Emergent abilities may include creativity, deepfakes, style transfers, improvements on existing content and work, and language understanding. For instance, an LLM may start understanding languages other than those it was initially trained for. Such emergent abilities may surface during the training phase of the AI model and probably during the operational production phase, if the model is set for continuous improvement, such as learning from interactions with human beings and other IT systems.
While the development and use of AI has many legal and ethical aspects and implications, securing the privacy rights and freedoms of data subjects while creating, training and using GPTs is a key consideration. AI technologies are developing rapidly, and the current legal framework typically consists of intellectual property (copyright, know-how and other proprietary rights), data protection and information security-related regulations.
The EU General Data Protection Regulation sets the current applicable data protection requirements. The question may then arise: if emergent abilities are inherently vested in LLMs, does their emergence qualify as further use under the current provisions of applicable EU data protections laws?

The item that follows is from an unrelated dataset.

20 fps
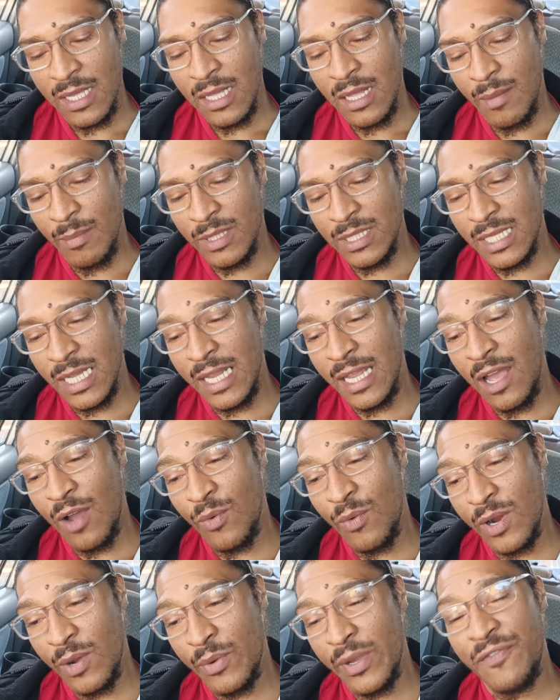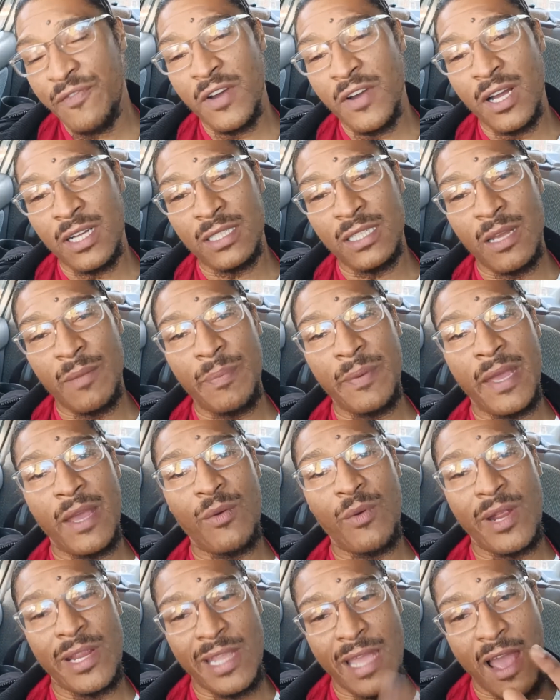I'm going to tell y'all where we fucked up at,
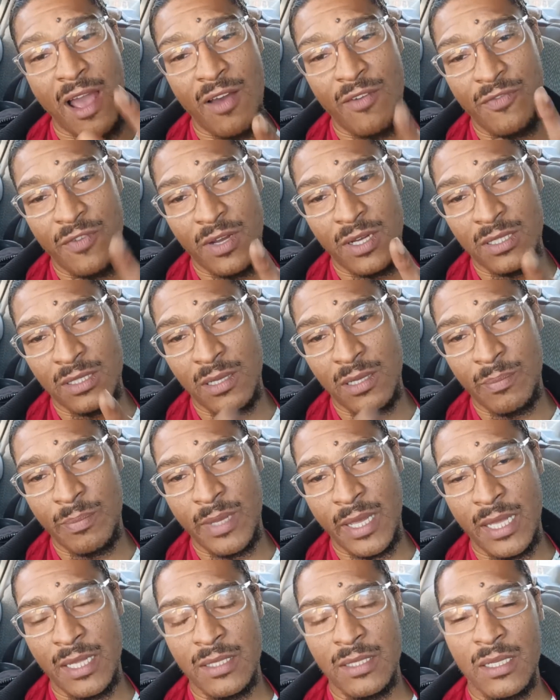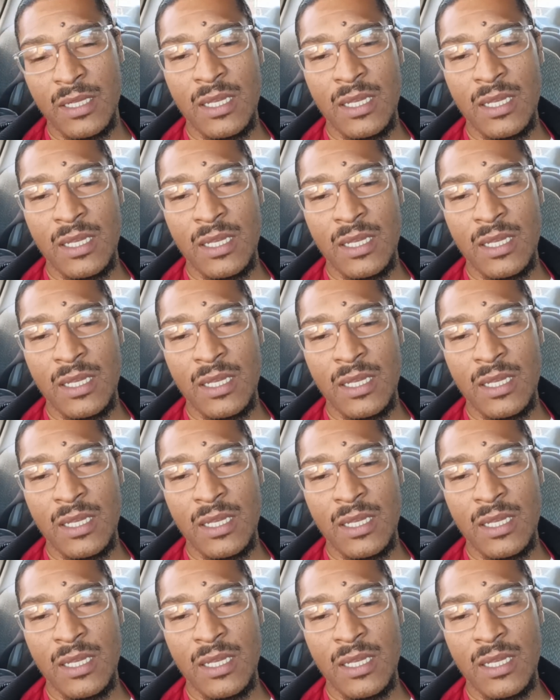where y'all fucked up at.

While the GDPR does not define the term further use, related provisions are set out in Article 6(4) and used in EU data protection practice. Further use means "processing for a purpose other than that for which the personal data have been collected."

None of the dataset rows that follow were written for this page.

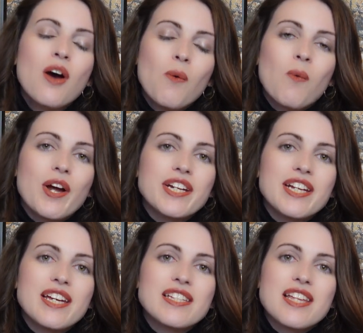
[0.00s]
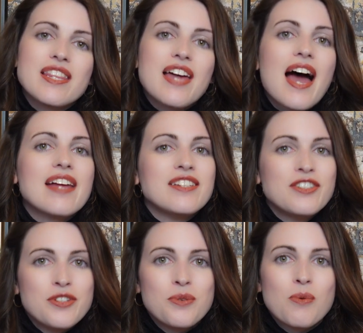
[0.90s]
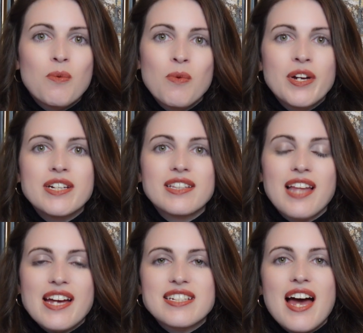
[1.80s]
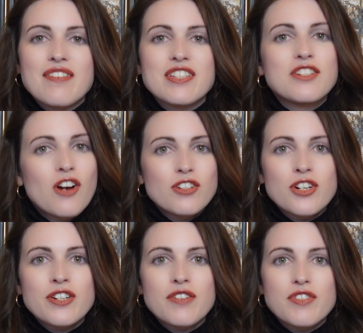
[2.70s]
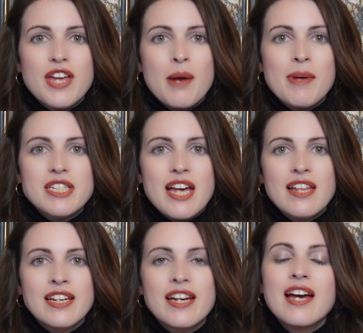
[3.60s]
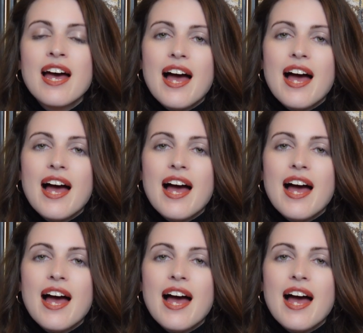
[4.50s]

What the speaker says: what it is that you would like to have as your alternative to the Hermes Kelly,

The GDPR also says the further use of personal data is allowed only if the original purpose and the further use purpose are compatible. Such compatibility must be assessed on a case-by-case basis, which could be difficult in practice in the case of LLMs, as even developers may be surprised by models' actual abilities. Also, to determine the compatibility of purposes, data controllers must consider any link between the different purposes, the context of personal data collection, the nature of personal data, the potential consequences of further use on data subjects and the application of appropriate technical controls.
In our view, a link may be easily established, as some emergent abilities may not require a processing purpose different from the original. Also, the context of personal data collection is similar, while the nature of personal data is preset by the controller, as it collects training and validation data. However, in real-life situations, this may not always be the case. Further, the assessment of potential consequences may be difficult due to the black box-like, opaque nature of AIs. The ultimate solution may still be obtaining consent from affected data subjects, but in practice this may seem cumbersome and largely ineffective.
The EU AI Act will potentially affect the development and use of GPTs in real-life scenarios. One of its main goals is to develop and create a technology-neutral regulatory framework for the development, use and provision of high-risk AI systems within the EU. Due to recent developments and publicity about GPTs, especially ChatGPT, the AI Act now also refers to generative AI models.
According to the European Parliament, "Generative foundation models, like GPT, would have to comply with additional transparency requirements, like disclosing that the content was generated by AI, designing the model to prevent it from generating illegal content and publishing summaries of copyrighted data used for training."
While the draft regulation specifically addresses generative AI technologies, it is silent about the emergent abilities of LLMs and the treatment of any potential risks that may relate to them.
However, the AI Act would require the implementation and operation of certain risk-management procedures and means in cases of high-risk AI systems. In the draft, high-risk AI systems are operated in the areas of biometric identification and categorization of natural persons; management and operation of critical infrastructure; education and vocational training; employment, workers management and access to self-employment; access to and enjoyment of essential private services and public services and benefits; law enforcement; migration, asylum and border control management; and administration of justice and democratic processes.
GPTs are not likely to qualify as high-risk AI systems under the proposed AI Act, but the obligations on generative AI mainly concern transparency, including disclosing that the content was generated by AI, designing the model to prevent it from generating illegal content and publishing summaries of copyrighted data used for training.
The provisions of the GDPR will likely remain applicable, and data controllers must assess whether any emergent ability within LLMs qualifies as further use and would violate the purpose-limitation principle on a case-by-case basis. If yes, such emergent ability may mean a data processing purpose is incompatible with the original purpose and, therefore, would require further compliance-related actions from the controller, e.g., obtaining consent from affected data subjects.
Conclusion
AI's emergent abilities are a double-edged sword, offering both incredible potential and substantial challenges. Embracing these abilities while addressing associated risks and uncertainties requires a multidisciplinary approach that combines technological innovation, ethical considerations and responsive regulation. It is essential to carefully navigate this evolving landscape to harness the benefits of AI's emergent abilities while safeguarding privacy, ethics and societal well-being.